One thing I've noticed since becoming a teacher is that just about everywhere I look, I see things that make me think about how I teach, my students, or education in general. Sometimes these flickers of thought are inspired by the kinds of things you would expect- an article about education, an advertisement on the radio about increasing graduation rates, etc.- but sometimes, the spark comes from an unexpected place. I had this kind of experience yesterday. I was at my brother's house, and he put the movie Dolphin Tale in for our kids to watch. I had heard of the movie, and it is currently on my waiting list with Netflix, but I figured it was a movie my kids would enjoy, but that I would find fairly boring. I was wrong.
photo courtesy of www.moviepostershop.com
While the movie has a very heartwarming message about helping others and the power of hope, that is not what made the movie worthwhile for me. The thing that caught my attention is the role education played in the film. Here's the rundown:
The main character, Sawyer, is a very introverted kid. He doesn't have many, if any, friends, and we learn that he fails pretty much every subject in school. As teachers, we all know kids like Sawyer. For Sawyer, school just doesn't seem to click for him. This is not to say that he isn't intelligent. Early in the movie, we find that he has his own little workshop in the garage where he repairs the remote-controlled helicopters he likes to fly as a hobby, as skill many of us would probably have a difficult time mastering. As the movie unfolds, it is revealed that Sawyer must attend summer school to get credit for the classes he failed. It is while he is on his way to summer school that things begin to happen. Sawyer is riding along the beach when a fisherman yells at him for help. A dolphin has washed up on shore and is caught in the rope from a crab box. Sawyer stays with the dolphin until a marine life rescue unit can come take the dolphin away, during which time he cuts the rope and apparently forms a bond with the animal.
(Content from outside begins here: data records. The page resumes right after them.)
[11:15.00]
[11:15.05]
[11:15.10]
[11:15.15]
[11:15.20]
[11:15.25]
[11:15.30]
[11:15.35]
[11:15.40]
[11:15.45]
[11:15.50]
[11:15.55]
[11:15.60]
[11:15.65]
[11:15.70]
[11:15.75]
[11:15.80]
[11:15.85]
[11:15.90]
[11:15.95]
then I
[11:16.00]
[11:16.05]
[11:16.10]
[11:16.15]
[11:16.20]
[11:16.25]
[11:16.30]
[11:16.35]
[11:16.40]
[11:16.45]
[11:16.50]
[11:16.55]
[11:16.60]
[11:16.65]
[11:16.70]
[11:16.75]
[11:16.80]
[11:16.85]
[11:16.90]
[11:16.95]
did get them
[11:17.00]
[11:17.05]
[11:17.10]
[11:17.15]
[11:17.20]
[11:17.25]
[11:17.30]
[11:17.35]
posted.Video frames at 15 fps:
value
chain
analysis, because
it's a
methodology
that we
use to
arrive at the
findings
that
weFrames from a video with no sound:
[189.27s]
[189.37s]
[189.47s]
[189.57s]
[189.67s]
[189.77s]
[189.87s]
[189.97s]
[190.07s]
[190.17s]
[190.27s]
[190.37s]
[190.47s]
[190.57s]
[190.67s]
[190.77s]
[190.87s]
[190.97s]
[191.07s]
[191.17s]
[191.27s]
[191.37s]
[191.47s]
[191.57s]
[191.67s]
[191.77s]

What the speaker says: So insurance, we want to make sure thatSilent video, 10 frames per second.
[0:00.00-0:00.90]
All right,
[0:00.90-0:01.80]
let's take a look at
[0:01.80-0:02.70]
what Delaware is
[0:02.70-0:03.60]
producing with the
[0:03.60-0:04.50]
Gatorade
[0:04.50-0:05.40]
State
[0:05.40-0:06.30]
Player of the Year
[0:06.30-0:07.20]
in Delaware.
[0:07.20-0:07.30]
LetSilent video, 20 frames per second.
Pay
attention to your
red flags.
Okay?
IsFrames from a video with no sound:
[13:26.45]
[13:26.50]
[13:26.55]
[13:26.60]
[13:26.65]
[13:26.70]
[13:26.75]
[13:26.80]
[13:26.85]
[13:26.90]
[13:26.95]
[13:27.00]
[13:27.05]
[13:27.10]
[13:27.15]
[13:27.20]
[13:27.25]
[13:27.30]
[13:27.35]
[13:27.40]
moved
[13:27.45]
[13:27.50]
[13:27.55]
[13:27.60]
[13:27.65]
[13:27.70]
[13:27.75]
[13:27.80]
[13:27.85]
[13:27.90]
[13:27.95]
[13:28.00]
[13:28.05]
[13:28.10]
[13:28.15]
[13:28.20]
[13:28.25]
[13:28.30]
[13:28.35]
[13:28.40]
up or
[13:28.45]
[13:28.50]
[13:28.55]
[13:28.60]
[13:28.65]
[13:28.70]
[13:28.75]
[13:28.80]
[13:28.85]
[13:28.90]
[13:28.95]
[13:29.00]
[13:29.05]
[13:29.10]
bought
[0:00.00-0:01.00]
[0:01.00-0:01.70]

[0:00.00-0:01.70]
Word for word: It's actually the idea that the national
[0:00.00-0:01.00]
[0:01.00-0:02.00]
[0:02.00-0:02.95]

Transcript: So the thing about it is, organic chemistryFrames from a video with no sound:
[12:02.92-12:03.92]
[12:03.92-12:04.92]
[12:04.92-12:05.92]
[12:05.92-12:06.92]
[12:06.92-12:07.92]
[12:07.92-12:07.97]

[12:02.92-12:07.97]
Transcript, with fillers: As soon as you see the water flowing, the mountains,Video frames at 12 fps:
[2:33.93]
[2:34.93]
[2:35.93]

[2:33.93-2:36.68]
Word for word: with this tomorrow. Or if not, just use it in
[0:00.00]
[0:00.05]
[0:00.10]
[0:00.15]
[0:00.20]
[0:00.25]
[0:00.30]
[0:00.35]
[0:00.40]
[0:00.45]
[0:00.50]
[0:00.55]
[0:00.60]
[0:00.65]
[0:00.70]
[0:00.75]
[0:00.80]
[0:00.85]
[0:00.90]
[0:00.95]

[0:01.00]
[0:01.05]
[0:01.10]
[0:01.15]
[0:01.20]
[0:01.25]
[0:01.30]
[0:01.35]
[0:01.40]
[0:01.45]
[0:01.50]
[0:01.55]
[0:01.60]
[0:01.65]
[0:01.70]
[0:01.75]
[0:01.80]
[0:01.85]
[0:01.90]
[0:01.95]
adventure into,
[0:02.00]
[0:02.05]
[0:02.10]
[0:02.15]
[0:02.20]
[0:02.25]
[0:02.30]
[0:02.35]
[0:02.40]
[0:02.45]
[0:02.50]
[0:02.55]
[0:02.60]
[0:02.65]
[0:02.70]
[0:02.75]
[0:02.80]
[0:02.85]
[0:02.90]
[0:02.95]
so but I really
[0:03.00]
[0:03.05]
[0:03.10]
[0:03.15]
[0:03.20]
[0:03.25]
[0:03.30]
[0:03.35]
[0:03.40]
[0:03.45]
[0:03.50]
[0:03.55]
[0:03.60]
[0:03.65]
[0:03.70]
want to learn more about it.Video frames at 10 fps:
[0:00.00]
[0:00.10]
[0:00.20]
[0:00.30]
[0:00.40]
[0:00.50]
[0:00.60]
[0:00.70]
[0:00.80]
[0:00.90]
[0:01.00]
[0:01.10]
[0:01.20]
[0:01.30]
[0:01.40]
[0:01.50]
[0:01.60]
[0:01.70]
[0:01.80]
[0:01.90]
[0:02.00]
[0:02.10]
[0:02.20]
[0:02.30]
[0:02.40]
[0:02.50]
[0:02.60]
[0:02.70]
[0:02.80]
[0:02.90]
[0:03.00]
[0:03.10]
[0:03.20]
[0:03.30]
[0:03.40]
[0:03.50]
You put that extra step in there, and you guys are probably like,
After school, Sawyer goes to check on the dolphin and ends up making friends with the people at the marine hospital. Long story short (too late, I know), Sawyer ends up skipping school (where he was learning about prepositions in a way that makes me, an English teacher who does still teach grammar, want to run out screaming) to spend time working with the dolphin on her recovery. While there, he begins learning about the biology of all of the animals in the center and how to care for them. As an audience, we don't even realize he is learning because it just looks like a kid enjoying what he is doing and the people he is doing it with, but when he bring his mother to center, and she sees her chronic F student giving her an expert tour of the facility and interacting with everyone there instead of quietly sitting in the corner, she realizes what we need to realize as educators- learning is more genuine and more real when it applies to real things. She lobbies the summer school teacher to excuse Sawyer from the rest of the class so he can continue his work at the center, offering to have him write a report to receive credit for the course. The teacher, dumbly in my opinion, refuses. Sawyer continues his work and writes the report anyway. In the end, after seeing how much Sawyer accomplished when he wasn't chained to a desk, the teacher, wisely in my opinion, decides to give Sawyer credit.
The message here- We, as educators, need to be paying attention to our students to see if we have any Sawyers in our midst. I, for one, have made an real effort to start including more project-based learning into my classroom, and I began a project with one of my senior-level classes last year, which I am continuing this year, that requires them to work with a mentor in the community to learn more about their intended career and work with that person to create a project/product that gives them real-world experience in that field, but that isn't enough. I need to open my eyes and ears to find out if there are any kids in my classes that are doing amazing things on their own and figure out a way to tap that enthusiasm and let them bring it to my classroom. So, to any students who may be reading this (for extra credit, which just makes the whole thing feel tainted), do you have a passion for some kind of learning that you aren't getting in school? Are you like Sawyer in any way? To any teachers who may be reading this, do you have any success stories of helping a kid like Sawyer by plugging into their passion, even when it didn't fit your curriculum? Do you have any stories of missed opportunities to do this? How can use what happened in this movie as an inspiration to allow our students the freedom to really learn while still meeting all of our accountability requirements? The challenge is large, but all of the really worthwhile in challenges in life generally are. I look forward to hearing from you.